- Theatrical release poster
- Directed by: Vipul Sharma
- Written by: Shailesh Dodia
- Produced by: M.S. Jolly Yogesh Pareek
- Starring: Tushar Sadhu Haresh Dagia Uday Dangar Vishal Vaishya Jimmy Nanda
- Cinematography: Prashant Gohel Roopang Acharya
- Edited by: Roopang Acharya
- Music by: Jatin-Pratik
- Production company: Prolife Entertainment
- Release date: 16 March 2018;
- Running time: 131 minutes
- Country: India
- Language: Gujarati

= Ratanpur (film) =

Ratanpur (રતનપુર) is a 2018 Gujarati mystery drama film starring Tushar Sadhufeatured Tushar Sadhu, Uday Dangar and Jimmy Nanda as lead characters and produced by Prolife Entertainment.

== Plot ==
Gaurav Sharma (Tushar Sadhu) is an honest IPS officer who is recently posted in the mysterious village of Ratanpur where he comes face to face with a case, a Murder, that's about to change his life and values forever.

==Cast==
- Tushar Sadhu
- Haresh Dagia
- Uday Dangar
- Vishal Vaishya
- Jay Pandya
- Dipen Raval
- Jimmy Nanda
- Sunil Vaghela
- Jigar Bundela
- Nirmit Vaishnav
- Riya Subodh
- Parmeshwar Sirsikar
- Shivani
- Priyanka Ashok Tiwari

==Production==
The film is loosely inspired by the true events.
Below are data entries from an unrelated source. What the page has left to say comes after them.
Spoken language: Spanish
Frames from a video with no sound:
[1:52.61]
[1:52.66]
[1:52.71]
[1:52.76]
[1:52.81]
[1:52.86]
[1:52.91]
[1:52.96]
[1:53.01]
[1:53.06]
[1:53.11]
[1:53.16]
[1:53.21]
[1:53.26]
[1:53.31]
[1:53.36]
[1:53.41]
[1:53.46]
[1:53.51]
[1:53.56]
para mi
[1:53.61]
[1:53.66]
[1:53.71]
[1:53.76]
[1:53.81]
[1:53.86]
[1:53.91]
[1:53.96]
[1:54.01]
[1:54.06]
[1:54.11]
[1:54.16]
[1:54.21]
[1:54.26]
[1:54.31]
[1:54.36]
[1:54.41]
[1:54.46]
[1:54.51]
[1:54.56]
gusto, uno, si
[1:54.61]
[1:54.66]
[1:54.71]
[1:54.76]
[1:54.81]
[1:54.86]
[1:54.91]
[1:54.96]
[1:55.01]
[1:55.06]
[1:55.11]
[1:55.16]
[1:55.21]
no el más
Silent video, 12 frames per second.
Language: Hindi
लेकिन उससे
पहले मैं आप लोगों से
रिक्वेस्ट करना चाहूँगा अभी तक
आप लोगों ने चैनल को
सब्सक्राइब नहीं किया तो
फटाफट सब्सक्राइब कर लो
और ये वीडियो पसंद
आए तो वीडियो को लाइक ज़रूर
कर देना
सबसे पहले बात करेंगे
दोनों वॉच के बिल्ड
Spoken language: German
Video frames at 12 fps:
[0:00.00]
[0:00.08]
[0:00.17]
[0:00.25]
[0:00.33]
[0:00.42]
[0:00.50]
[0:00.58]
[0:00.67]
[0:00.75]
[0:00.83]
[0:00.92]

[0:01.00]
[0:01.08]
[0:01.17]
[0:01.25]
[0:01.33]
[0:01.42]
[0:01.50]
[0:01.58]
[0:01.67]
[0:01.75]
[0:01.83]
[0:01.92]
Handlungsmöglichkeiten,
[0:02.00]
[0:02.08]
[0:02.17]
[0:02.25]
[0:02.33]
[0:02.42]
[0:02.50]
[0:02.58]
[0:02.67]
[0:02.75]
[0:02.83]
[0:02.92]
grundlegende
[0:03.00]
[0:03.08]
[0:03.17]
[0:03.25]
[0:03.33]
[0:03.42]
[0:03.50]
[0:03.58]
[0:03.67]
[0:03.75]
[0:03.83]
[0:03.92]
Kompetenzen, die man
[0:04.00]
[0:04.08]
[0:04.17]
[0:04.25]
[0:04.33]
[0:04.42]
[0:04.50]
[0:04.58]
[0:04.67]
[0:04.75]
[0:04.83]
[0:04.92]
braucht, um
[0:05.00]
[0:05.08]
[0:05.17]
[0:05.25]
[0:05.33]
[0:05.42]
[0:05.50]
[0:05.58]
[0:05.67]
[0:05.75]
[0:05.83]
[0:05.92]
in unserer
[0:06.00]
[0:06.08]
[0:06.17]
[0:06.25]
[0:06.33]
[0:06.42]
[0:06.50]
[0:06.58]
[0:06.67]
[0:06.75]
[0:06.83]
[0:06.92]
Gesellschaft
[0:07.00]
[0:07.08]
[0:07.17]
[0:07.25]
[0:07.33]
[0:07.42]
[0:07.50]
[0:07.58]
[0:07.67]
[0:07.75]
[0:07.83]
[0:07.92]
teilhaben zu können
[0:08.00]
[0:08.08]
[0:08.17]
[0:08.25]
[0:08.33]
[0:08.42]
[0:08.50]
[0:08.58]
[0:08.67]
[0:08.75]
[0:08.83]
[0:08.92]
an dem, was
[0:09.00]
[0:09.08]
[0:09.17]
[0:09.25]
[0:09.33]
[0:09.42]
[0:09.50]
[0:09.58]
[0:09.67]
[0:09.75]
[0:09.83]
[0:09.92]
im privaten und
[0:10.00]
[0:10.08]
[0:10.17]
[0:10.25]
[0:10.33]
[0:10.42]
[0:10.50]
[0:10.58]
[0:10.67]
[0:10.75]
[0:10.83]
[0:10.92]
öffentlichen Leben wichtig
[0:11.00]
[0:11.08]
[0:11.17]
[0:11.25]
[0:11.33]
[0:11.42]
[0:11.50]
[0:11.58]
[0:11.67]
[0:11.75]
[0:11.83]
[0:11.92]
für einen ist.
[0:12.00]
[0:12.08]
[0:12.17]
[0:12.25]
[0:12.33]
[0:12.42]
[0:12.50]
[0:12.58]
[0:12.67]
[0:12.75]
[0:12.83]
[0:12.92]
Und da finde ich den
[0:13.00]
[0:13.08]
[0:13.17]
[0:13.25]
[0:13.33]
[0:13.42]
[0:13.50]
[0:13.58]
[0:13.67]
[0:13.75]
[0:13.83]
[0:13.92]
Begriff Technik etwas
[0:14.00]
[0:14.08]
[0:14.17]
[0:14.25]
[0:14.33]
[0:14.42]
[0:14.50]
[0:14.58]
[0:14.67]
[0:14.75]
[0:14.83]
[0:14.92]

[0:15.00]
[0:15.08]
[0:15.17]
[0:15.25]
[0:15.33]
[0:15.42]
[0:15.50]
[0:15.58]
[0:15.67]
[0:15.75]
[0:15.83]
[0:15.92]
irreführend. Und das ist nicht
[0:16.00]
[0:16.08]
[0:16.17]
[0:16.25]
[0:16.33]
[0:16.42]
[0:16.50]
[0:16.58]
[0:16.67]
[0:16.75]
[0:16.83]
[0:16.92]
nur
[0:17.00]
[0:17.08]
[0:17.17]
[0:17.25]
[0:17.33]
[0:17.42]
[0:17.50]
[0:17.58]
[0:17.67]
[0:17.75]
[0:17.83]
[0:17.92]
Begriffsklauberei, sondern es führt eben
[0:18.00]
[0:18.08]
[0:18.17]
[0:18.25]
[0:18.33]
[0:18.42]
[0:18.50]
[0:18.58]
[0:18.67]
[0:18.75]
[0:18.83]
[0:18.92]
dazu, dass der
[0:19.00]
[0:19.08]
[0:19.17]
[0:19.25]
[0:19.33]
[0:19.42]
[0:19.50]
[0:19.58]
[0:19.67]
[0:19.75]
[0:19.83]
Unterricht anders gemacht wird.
Despite challenges of shooting on location, Ratanpur is shot on location to preserve the authenticity of the setting, in Ratanpur village in Gujarat. Music is composed by the duo Jatin-Pratik. Playback singer Sunidhi Chauhan sung songs in the film.

| No. | Title | Singer(s) | Length |
|---|---|---|---|
| 1. | "Udu Aaje" | Sunidhi Chauhan | 3:17 |

== Release ==
The film released on 16 March 2018 across Gujarat and Maharashtra.